Remove any vnodes in the vnode table belonging to mount point
.Fa mp .
If
.Fa skipvp
is not
.Dv NULL
it is exempt from being flushed.
The argument
.Fa flags
is a set of flags modifying the operation of
.Fn vflush .
If
.Dv FORCECLOSE
is not specified, there should not be any active vnodes and
the error
.Er EBUSY
is returned if any are found (this is a user error, not a system error).
If
.Dv FORCECLOSE
is specified, active vnodes that are found are detached.
If
.Dv WRITECLOSE
is set, only flush out regular file vnodes open for writing.
SKIPSYSTEM causes any vnodes marked
.Dv V_SYSTEM
to be skipped.
.It Fn vaccess "type" "file_mode" "uid" "gid" "acc_mode" "cred"

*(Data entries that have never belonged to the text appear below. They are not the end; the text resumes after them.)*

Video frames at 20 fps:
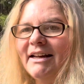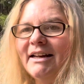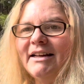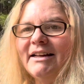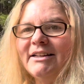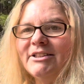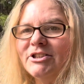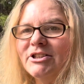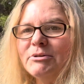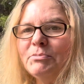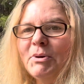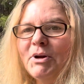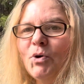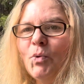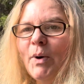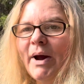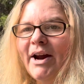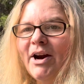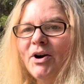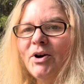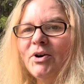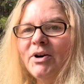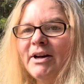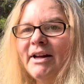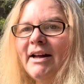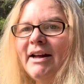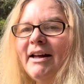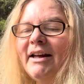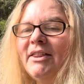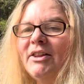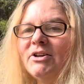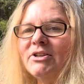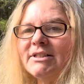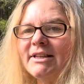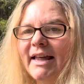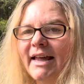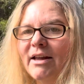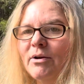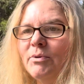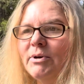just be aware there's
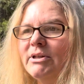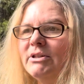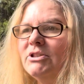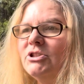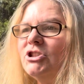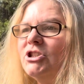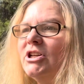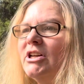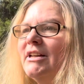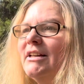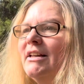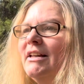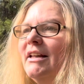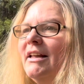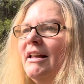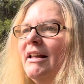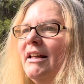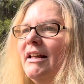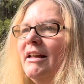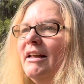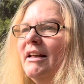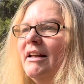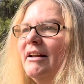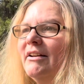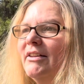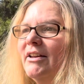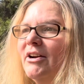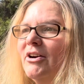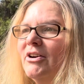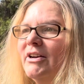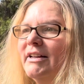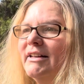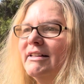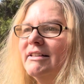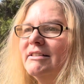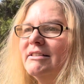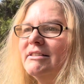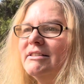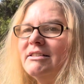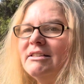language there
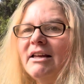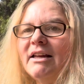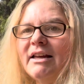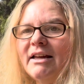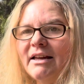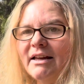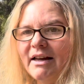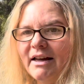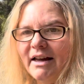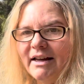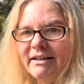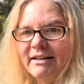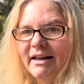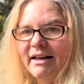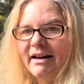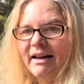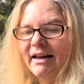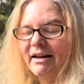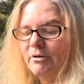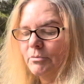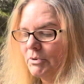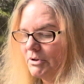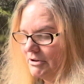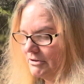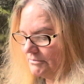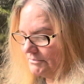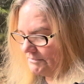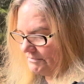is a dead animal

Do access checking by comparing the file's permissions to the caller's
desired access type
.Fa acc_mode
and credentials
.Fa cred .
.It Fn bdevvp "dev" "vpp"
Create a vnode for a block device.
.Fn bdevvp
is used for root file systems, swap areas and for memory file system
special devices.
.It Fn cdevvp "dev" "vpp"
Create a vnode for a character device.
.Fn cdevvp
is used for the console and kernfs special devices.
.It Fn vfinddev "dev" "vtype" "vpp"
Lookup a vnode by device number.
The vnode is referenced and returned in the address specified by
.Fa vpp .
.It Fn vdevgone "int maj" "int min" "int minh" "enum vtype type"
Reclaim all vnodes that correspond to the specified minor number range
.Fa minl
to
.Fa minh
(endpoints inclusive) of the specified major
.Fa maj .
.It Fn vwakeup "bp"
Update outstanding I/O count
.Em vp->v_numoutput
for the vnode
.Em bp->b_vp
and do a wakeup if requested and
.Em vp->vflag
has
.Dv VBWAIT
set.
.It Fn vflushbuf "vp" "sync"
Flush all dirty buffers to disk for the file with the locked vnode
.Fa vp .
The argument
.Fa sync
specifies whether the I/O should be synchronous and
.Fn vflushbuf
will sleep until
.Em vp->v_numoutput
is zero and
.Em vp->v_dirtyblkhd
is empty.
.It Fn vinvalbuf "vp" "flags" "cred" "l" "slpflag" "slptimeo"
Flush out and invalidate all buffers associated with locked vnode
.Fa vp .
The argument
.Fa l
and
.Fa cred
specified the calling process and its credentials.
The
.Xr ltsleep 9
flag and timeout are specified by the arguments
.Fa slpflag
and
.Fa slptimeo
respectively.
If the operation is successful zero is returned, otherwise an
appropriate error code is returned.
.It Fn vtruncbuf "vp" "lbn" "slpflag" "slptimeo"
Destroy any in-core buffers past the file truncation length for the
locked vnode
.Fa vp .
The truncation length is specified by
.Fa lbn .
.Fn vtruncbuf
will sleep while the I/O is performed, The
.Xr ltsleep 9
flag and timeout are specified by the arguments
.Fa slpflag
and
.Fa slptimeo
respectively.
If the operation is successful zero is returned, otherwise an
appropriate error code is returned.
.It Fn vprint "label" "vp"
This function is used by the kernel to dump vnode information during a
panic.
It is only used if the kernel option DIAGNOSTIC is compiled into the kernel.
The argument
.Fa label
is a string to prefix the information dump of vnode
.Fa vp .
.El
.Sh CODE REFERENCES
The vnode framework is implemented within the file
.Pa sys/kern/vfs_subr.c .
.Sh SEE ALSO
.Xr intro 9 ,
.Xr lock 9 ,
.Xr namecache 9 ,
.Xr namei 9 ,
.Xr uvm 9 ,
.Xr vattr 9 ,
.Xr vfs 9 ,
.Xr vfsops 9 ,
.Xr vnodeops 9 ,
.Xr vnsubr 9
.Sh BUGS
The locking protocol is inconsistent.
Many vnode operations are passed locked vnodes on entry but release
the lock before they exit.
The locking protocol is used in some places to attempt to make a
series of operations atomic (e.g., access check then operation).
This does not work for non-local file systems that do not support locking
(e.g., NFS).
The
.Nm
interface would benefit from a simpler locking protocol.